▸ **BRIEF**
Could you copy exactly the lines below, beginning at the line with "[0:00.00-0:01.00]" and stopping after the line with "Transcript, with fillers: these", with no pictures?

▸ **MATERIALS PROVIDED**
——————————
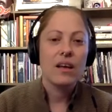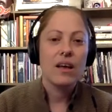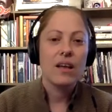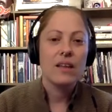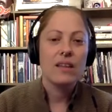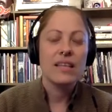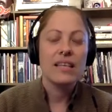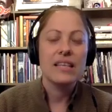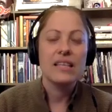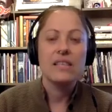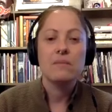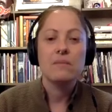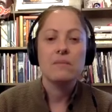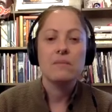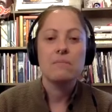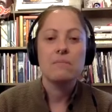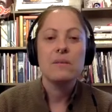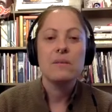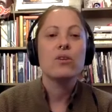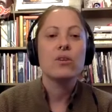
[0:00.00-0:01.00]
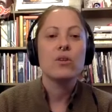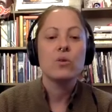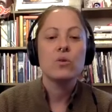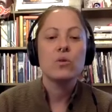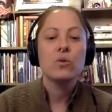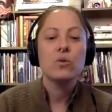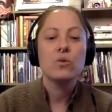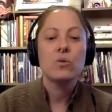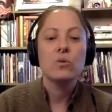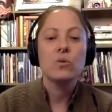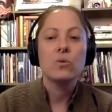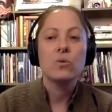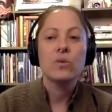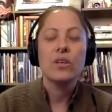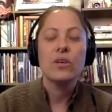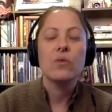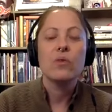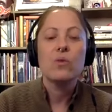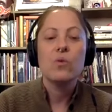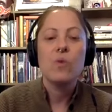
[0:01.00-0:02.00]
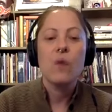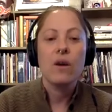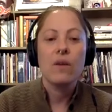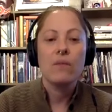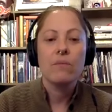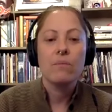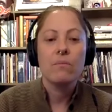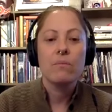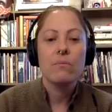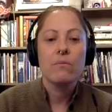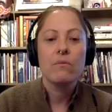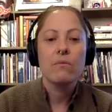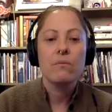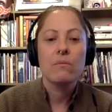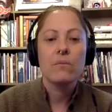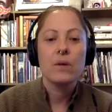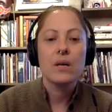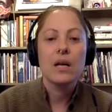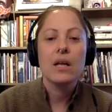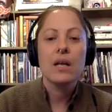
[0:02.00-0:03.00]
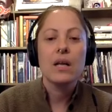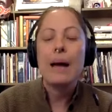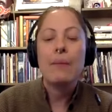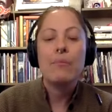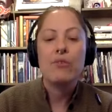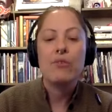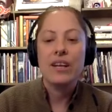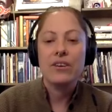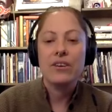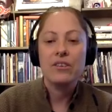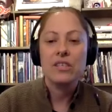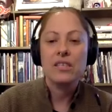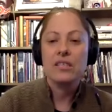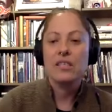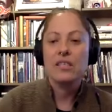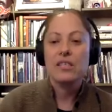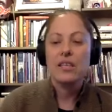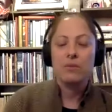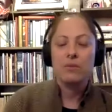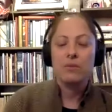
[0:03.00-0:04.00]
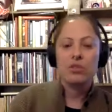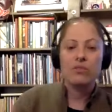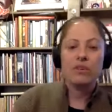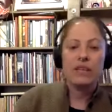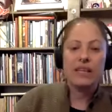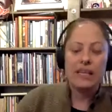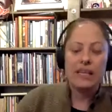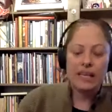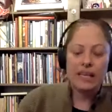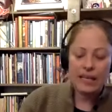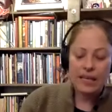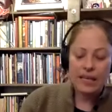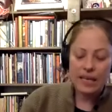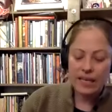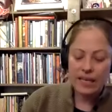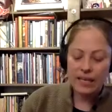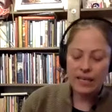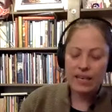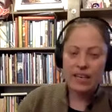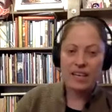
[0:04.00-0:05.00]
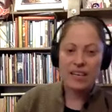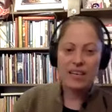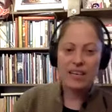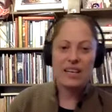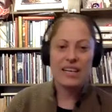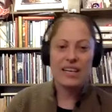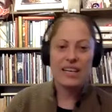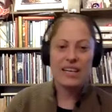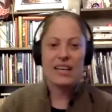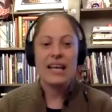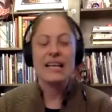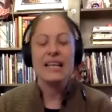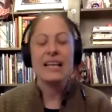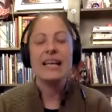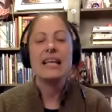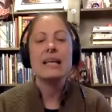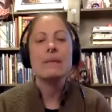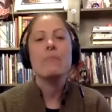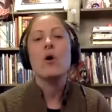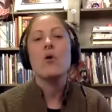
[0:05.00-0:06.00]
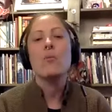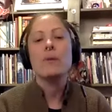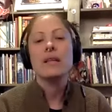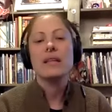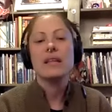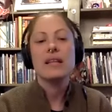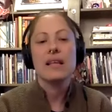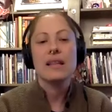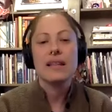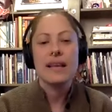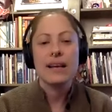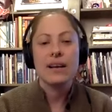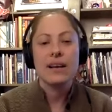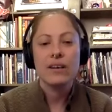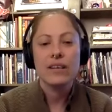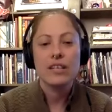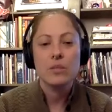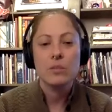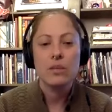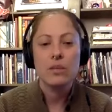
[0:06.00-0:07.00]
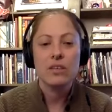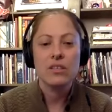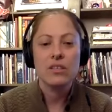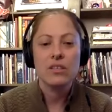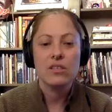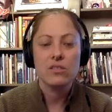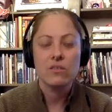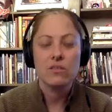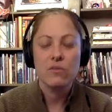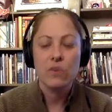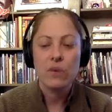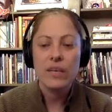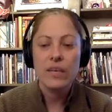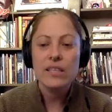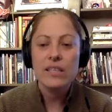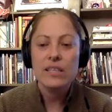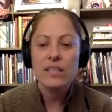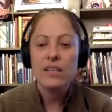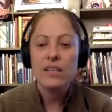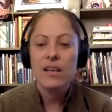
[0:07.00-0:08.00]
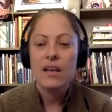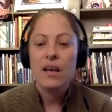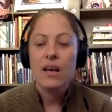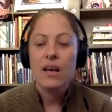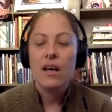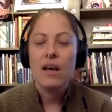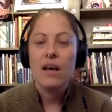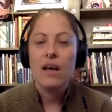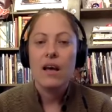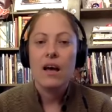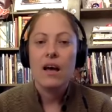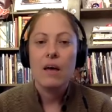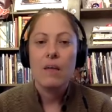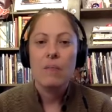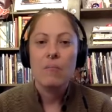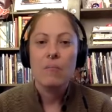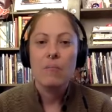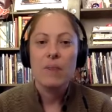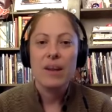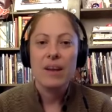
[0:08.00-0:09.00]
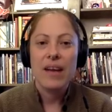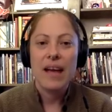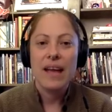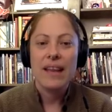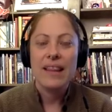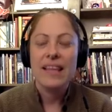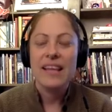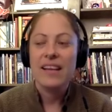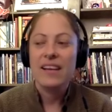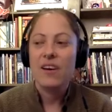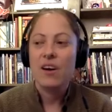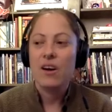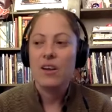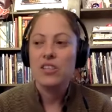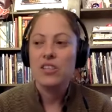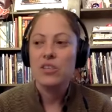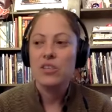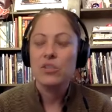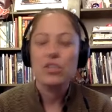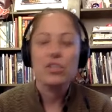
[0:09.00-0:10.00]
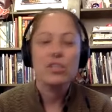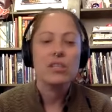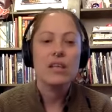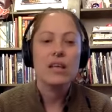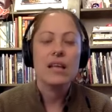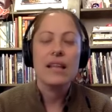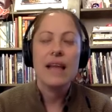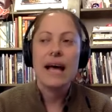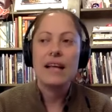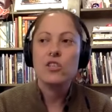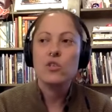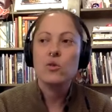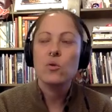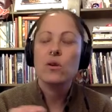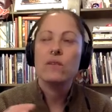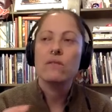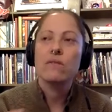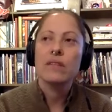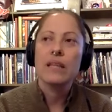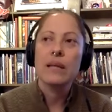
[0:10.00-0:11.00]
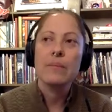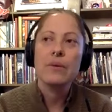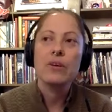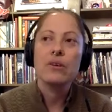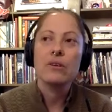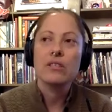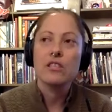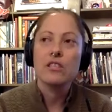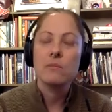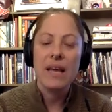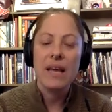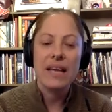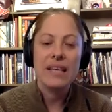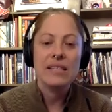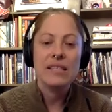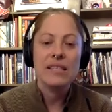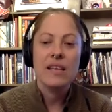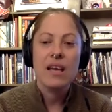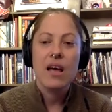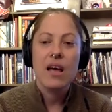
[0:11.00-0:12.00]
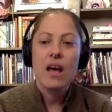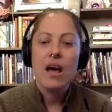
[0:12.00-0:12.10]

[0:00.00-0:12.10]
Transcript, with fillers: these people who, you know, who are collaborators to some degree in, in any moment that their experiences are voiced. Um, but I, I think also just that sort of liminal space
——————————
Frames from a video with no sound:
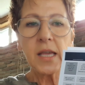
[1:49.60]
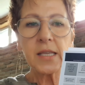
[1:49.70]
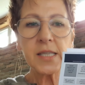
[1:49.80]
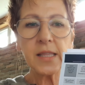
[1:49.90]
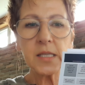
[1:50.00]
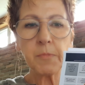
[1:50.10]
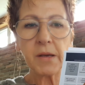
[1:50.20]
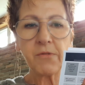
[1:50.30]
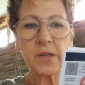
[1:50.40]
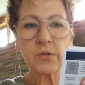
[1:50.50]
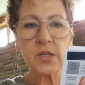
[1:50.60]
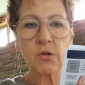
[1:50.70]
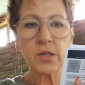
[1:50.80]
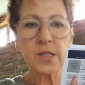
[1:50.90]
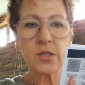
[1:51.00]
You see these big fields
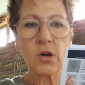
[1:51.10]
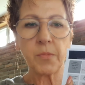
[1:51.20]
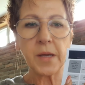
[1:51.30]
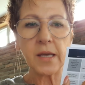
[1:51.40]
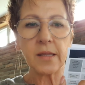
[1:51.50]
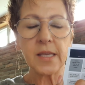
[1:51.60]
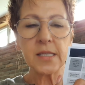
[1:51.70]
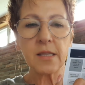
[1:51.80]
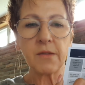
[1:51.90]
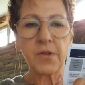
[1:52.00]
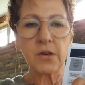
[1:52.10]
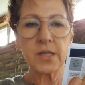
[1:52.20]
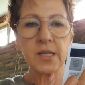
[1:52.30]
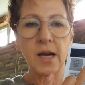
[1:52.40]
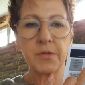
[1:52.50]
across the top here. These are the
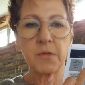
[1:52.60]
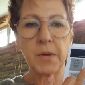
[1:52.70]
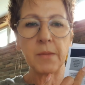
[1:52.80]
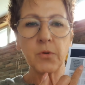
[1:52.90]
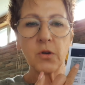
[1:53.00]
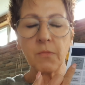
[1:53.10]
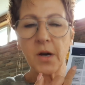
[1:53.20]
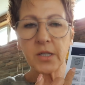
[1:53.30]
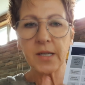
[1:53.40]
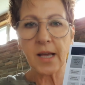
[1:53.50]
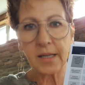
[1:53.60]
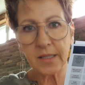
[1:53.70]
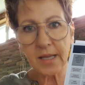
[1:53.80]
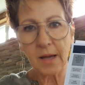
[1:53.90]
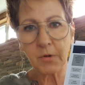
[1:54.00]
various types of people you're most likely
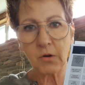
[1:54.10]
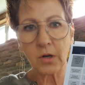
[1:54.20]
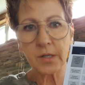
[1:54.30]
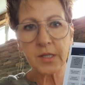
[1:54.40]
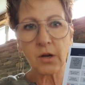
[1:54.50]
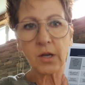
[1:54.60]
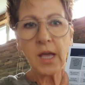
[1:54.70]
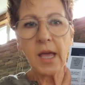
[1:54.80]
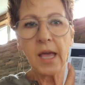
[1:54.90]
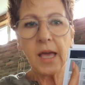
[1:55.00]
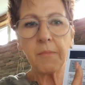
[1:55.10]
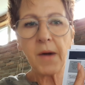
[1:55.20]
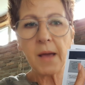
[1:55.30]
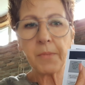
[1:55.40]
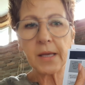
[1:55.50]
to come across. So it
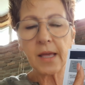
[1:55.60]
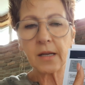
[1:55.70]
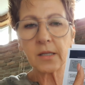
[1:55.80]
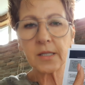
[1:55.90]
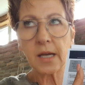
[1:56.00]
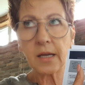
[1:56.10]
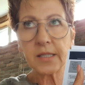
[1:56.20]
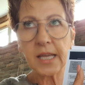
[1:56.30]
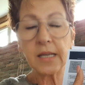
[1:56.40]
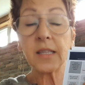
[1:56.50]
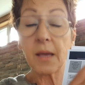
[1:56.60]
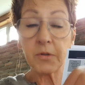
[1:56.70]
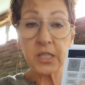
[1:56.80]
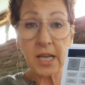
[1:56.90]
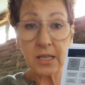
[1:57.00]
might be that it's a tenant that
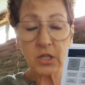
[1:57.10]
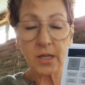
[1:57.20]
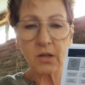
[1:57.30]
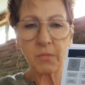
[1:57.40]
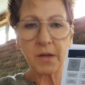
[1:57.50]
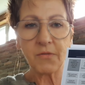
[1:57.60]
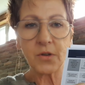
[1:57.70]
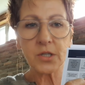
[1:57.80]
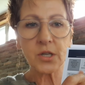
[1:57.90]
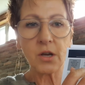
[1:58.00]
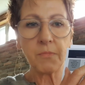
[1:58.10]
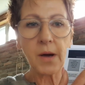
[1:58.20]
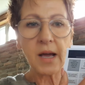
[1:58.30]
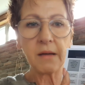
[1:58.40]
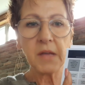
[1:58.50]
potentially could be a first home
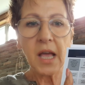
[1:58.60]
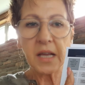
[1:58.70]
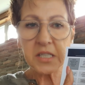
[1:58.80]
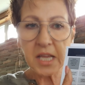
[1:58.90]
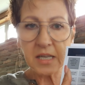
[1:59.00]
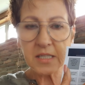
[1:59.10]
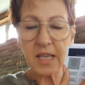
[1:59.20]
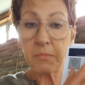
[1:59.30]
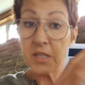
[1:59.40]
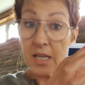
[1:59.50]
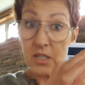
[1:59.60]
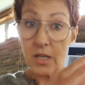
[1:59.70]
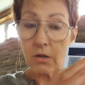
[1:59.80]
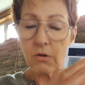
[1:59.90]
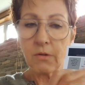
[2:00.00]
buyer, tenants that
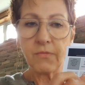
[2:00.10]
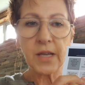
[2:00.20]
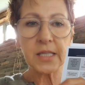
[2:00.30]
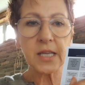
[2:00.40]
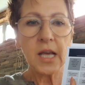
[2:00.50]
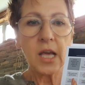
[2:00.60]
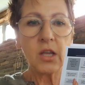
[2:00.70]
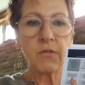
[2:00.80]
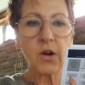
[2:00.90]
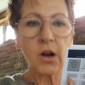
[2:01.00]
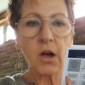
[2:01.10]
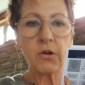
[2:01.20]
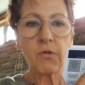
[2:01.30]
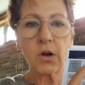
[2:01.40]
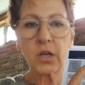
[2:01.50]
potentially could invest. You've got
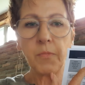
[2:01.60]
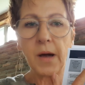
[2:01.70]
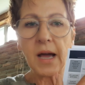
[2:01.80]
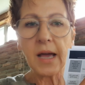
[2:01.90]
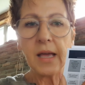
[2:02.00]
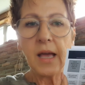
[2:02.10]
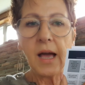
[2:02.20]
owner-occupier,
——————————
▸ **SOLUTION FOR THIS PROBLEM**
[0:00.00-0:01.00]
[0:01.00-0:02.00]
[0:02.00-0:03.00]
[0:03.00-0:04.00]
[0:04.00-0:05.00]
[0:05.00-0:06.00]
[0:06.00-0:07.00]
[0:07.00-0:08.00]
[0:08.00-0:09.00]
[0:09.00-0:10.00]
[0:10.00-0:11.00]
[0:11.00-0:12.00]
[0:12.00-0:12.10]

[0:00.00-0:12.10]
Transcript, with fillers: these people who, you know, who are collaborators to some degree in, in any moment that their experiences are voiced. Um, but I, I think also just that sort of liminal space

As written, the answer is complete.